Exercise requirements >>
Each entry, from beginning to end, is to be transcribed verbatim.

(Stored data entries)
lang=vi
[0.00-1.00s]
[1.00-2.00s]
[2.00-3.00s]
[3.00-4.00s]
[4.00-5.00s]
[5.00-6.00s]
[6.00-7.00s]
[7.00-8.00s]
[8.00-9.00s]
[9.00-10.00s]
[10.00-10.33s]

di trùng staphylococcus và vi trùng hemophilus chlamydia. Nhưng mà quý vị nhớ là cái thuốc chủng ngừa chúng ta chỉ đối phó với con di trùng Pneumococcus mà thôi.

Output of the exercise >>
lang=vi
[0.00-1.00s]
[1.00-2.00s]
[2.00-3.00s]
[3.00-4.00s]
[4.00-5.00s]
[5.00-6.00s]
[6.00-7.00s]
[7.00-8.00s]
[8.00-9.00s]
[9.00-10.00s]
[10.00-10.33s]

di trùng staphylococcus và vi trùng hemophilus chlamydia. Nhưng mà quý vị nhớ là cái thuốc chủng ngừa chúng ta chỉ đối phó với con di trùng Pneumococcus mà thôi.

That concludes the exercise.